Knight-Swift Transportation Holdings Inc. (NYSE:KNX) Q4 2023 Earnings Call Transcript

David Jackson: Well, let me — maybe I’ll talk for a moment here on what some of the cadence of what these looks like. And then maybe, Adam, if you want to chime in on tempering OR as we do this. But we will acknowledge first off, Bruce, that since 2021, we’ve opened 14 locations. While we’ve seen that OR, consistently on an annual basis, improve as we’ve settled into that mid-80s. So, we like that along the way about this time last year that we were integrating the MME network and the AAA Cooper network. And so those are operating on 1 network. So from a technology optimization standpoint, we’re just 1 LTL company. But from a uniform and relationship in the local markets, we appear, and we work with 2 different brands, MME in one region of the country and AAA Cooper in another.

And so we anticipate that as we have opportunities to enter new markets through organic and also through acquisitions that, that will continue in — for the most part, with acquisitions. Now as for organic, we mentioned we have 25 in the pipeline. 5 of those locations just opened up this week, so there’s 20 more that we’ll cycle through the remainder of the year. Probably about half of those we expect to be open in the first half of the year and then the remainder in the back half. First 60 days, we’re really trying to get — build up enough volume to breakeven. And that’s largely done by opening up those new service ZIP codes to 3PLs. And then over the course of the year, you get a chance to build out that business through the nationwide bids.

There’s also some local business we’ll often pick-up in addition to things that comes through the 3PLs. There are still some additional locations through the yellow bankruptcy that we’re pursuing. And so we think — we expect that the 25 number will grow. And those will likely be on the lease side. Those are in the process of being settled as we speak. So this is very measured growth, I would say. I’ll give you an example. The 5 locations we just opened are in the bustling cities of West Burlington, Iowa for Cherry Ville, Kansas or Rock Island, Illinois or Forest City, Arkansas or Wichita Falls, Texas. So these are smaller markets. These are not huge facilities. We’ve been able to procure these at attractive rates on a per door basis. And so this is — I would say that it’s a very conservative growth plan.

But nonetheless, there will be some pressure to award in those locations. Adam, any thoughts on…

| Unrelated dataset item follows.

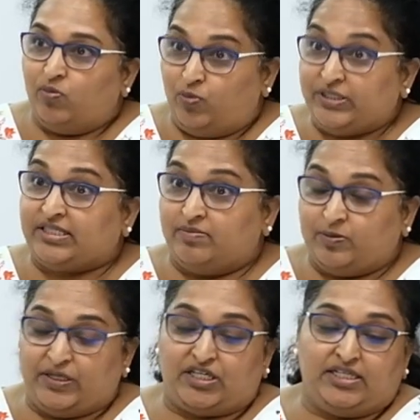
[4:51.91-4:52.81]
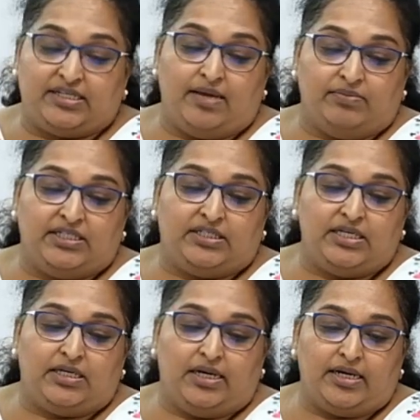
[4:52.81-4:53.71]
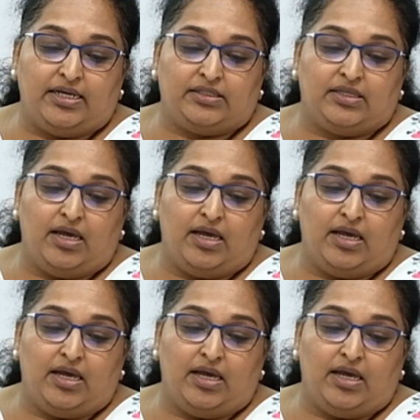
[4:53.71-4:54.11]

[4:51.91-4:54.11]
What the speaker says: with some specialist MDT clinics.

Adam Miller: Yes. I think as you mentioned, it does take 60 to 90 days to build up volume to breakeven. So it does put a little pressure on the business. And so you may see a maybe a sequential change from Q4 to Q1, that’s a little higher than normal seasonality. But I do feel like once we get our legs under us, at least with the first kind of the first batch of them or maybe the first half. There’ll be — that revenue generation of that half will more than offset the cost that we experienced from ramping up in the back half. So I don’t see a material impact. But maybe earlier in the year, we would feel that, and then we would be ramping that in the back half. Thanks for the question, Bruce.

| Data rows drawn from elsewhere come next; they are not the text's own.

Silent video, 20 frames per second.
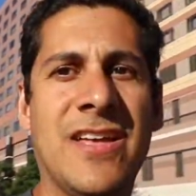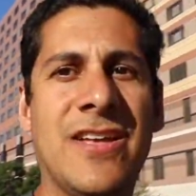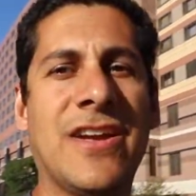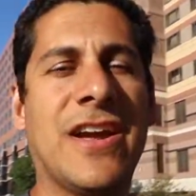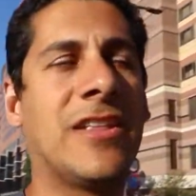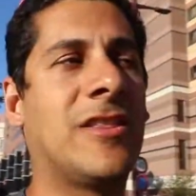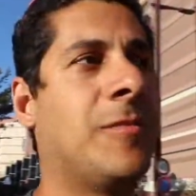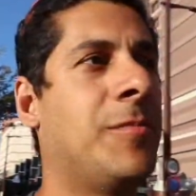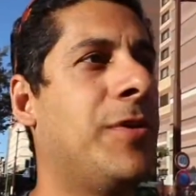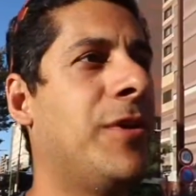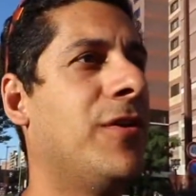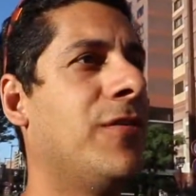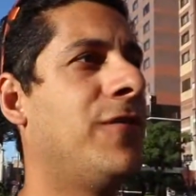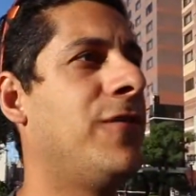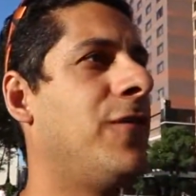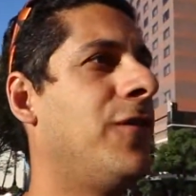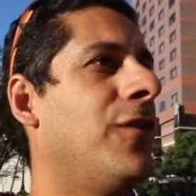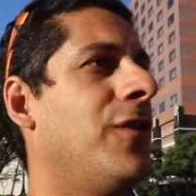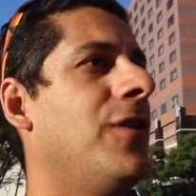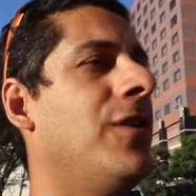You got the
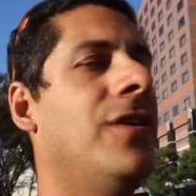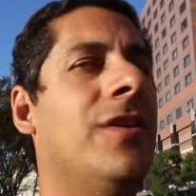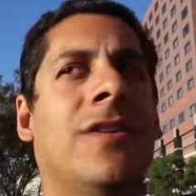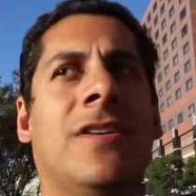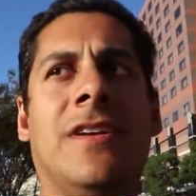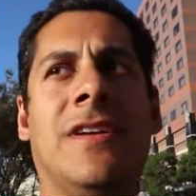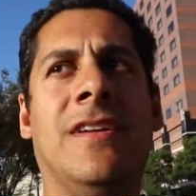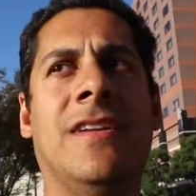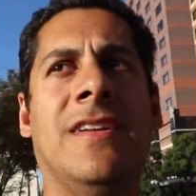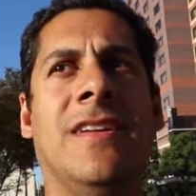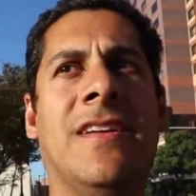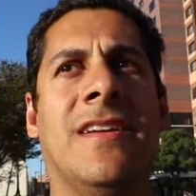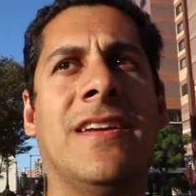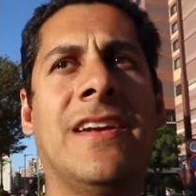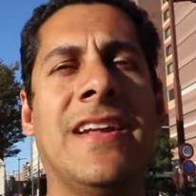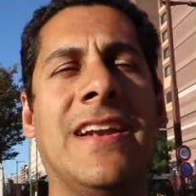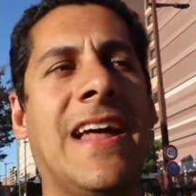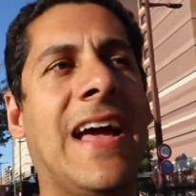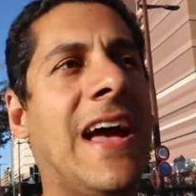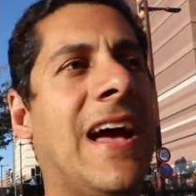beautiful
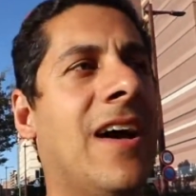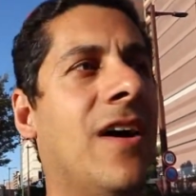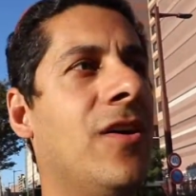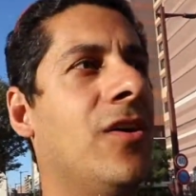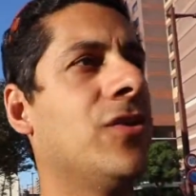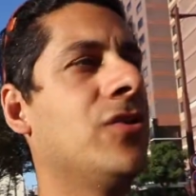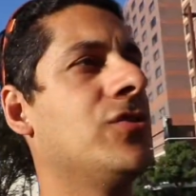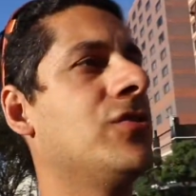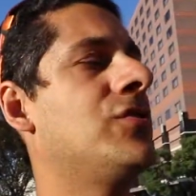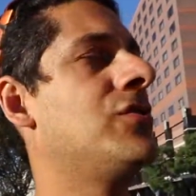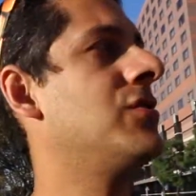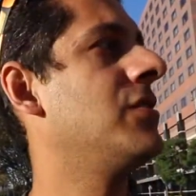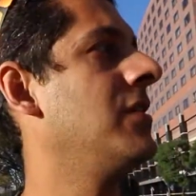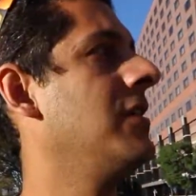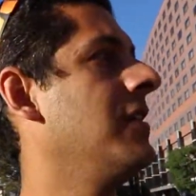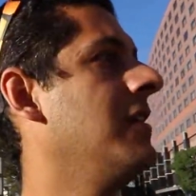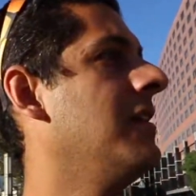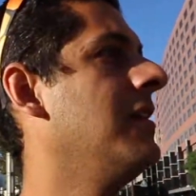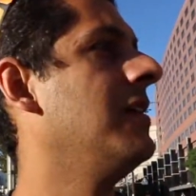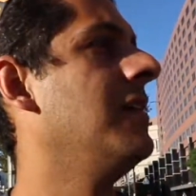canals,
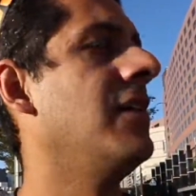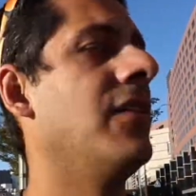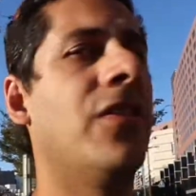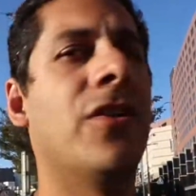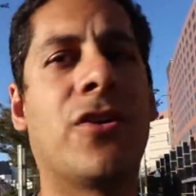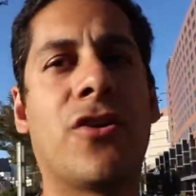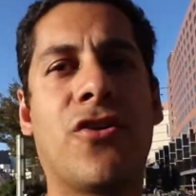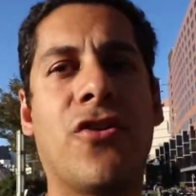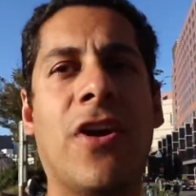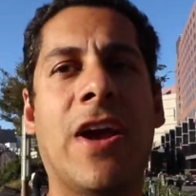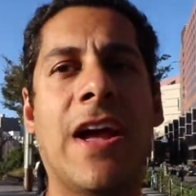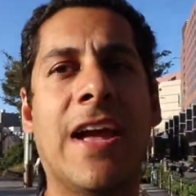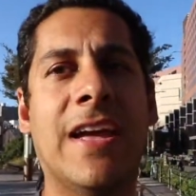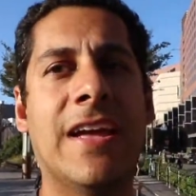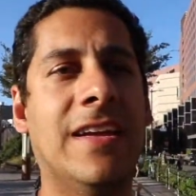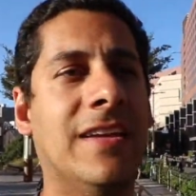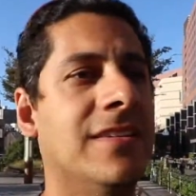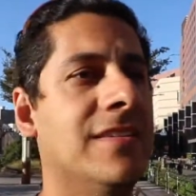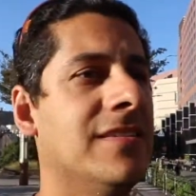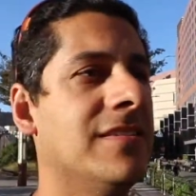the
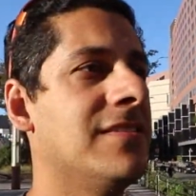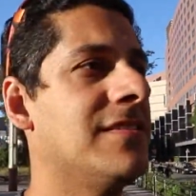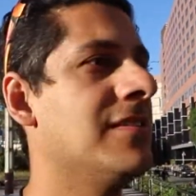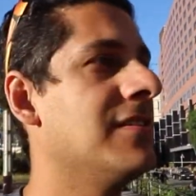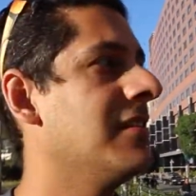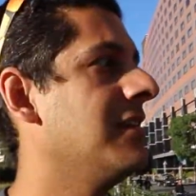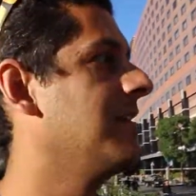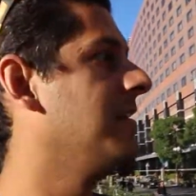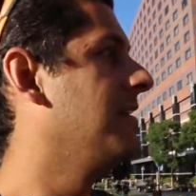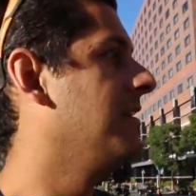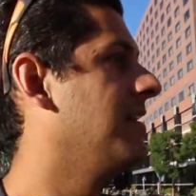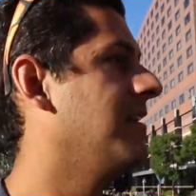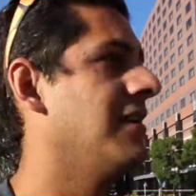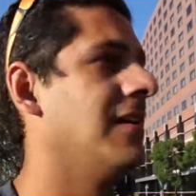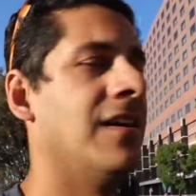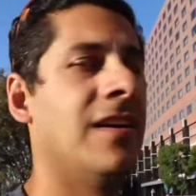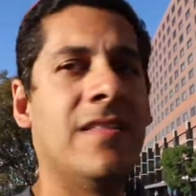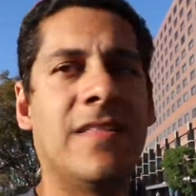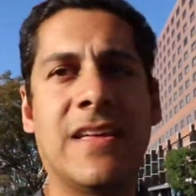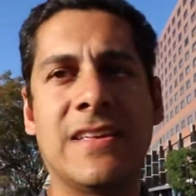cranes.
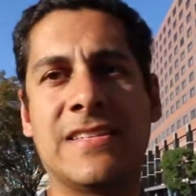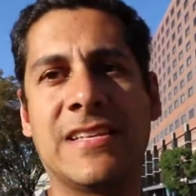They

Bruce Chan : Yes. Thank you, both.

Operator: And your next question comes from the line of Jordan Alliger from Goldman Sachs. Your line is now open.

Jordan Alliger : Yes. Just to follow up a little bit on the last question, it’s very helpful to think about this year and the growth, obviously, there — looking at your map, there’s — I think you talked about over time, going from super regional to a national LTL carrier. There’s obviously some gaps in the math that exists today. So I’m just sort of curious, how long does it take to go to cover more of the country in some of the areas that you’re now in just the current plan even this year include newer areas? Or will that have to come more in like a chunky type of acquisition type of a deal?

David Jackson: I appreciate the question, Jordan. We realistically, we would anticipate over the next 2 years being able to consider ourselves as having nationwide coverage that was in-house. So of course, today, with interline partners, we do — we can service the whole nation, but there’s — we’ll get access to nationwide network bids when we can do that all in-house together in a system. And so we expect for that map to look less super regional and more nationwide over the next 2 years. A lot of these locations that we just referred to that are the 25 call it, that we have in the pipeline plus perhaps we may add another 10, let’s say, lease type facilities on top of that. Those are largely gap fillers, if you will. Those fill in space is part of a very intentional effort so that we can acquire some chunks, as you will.

I think you referred to it in other regions that we don’t currently service. So we are — this is a multiyear plan, but it’s not as far out as you might think. So we’re well on our way. I would say that the yellow terminals, I would say, we purchased LTL terminals from two other businesses that no longer use them or also went through a bankruptcy or liquidation process, those have been wonderful gifts for us. I mean what it would have cost us to go acquire the land and build these, we would have had a much more significant capital investment. And so we’re grateful that these have come. We’ve taken a very conservative approach here. But we’re on our way. Over — hopefully, by the end of 2025, we’re able to show you a map that makes it very clear we’re a nationwide LTL network.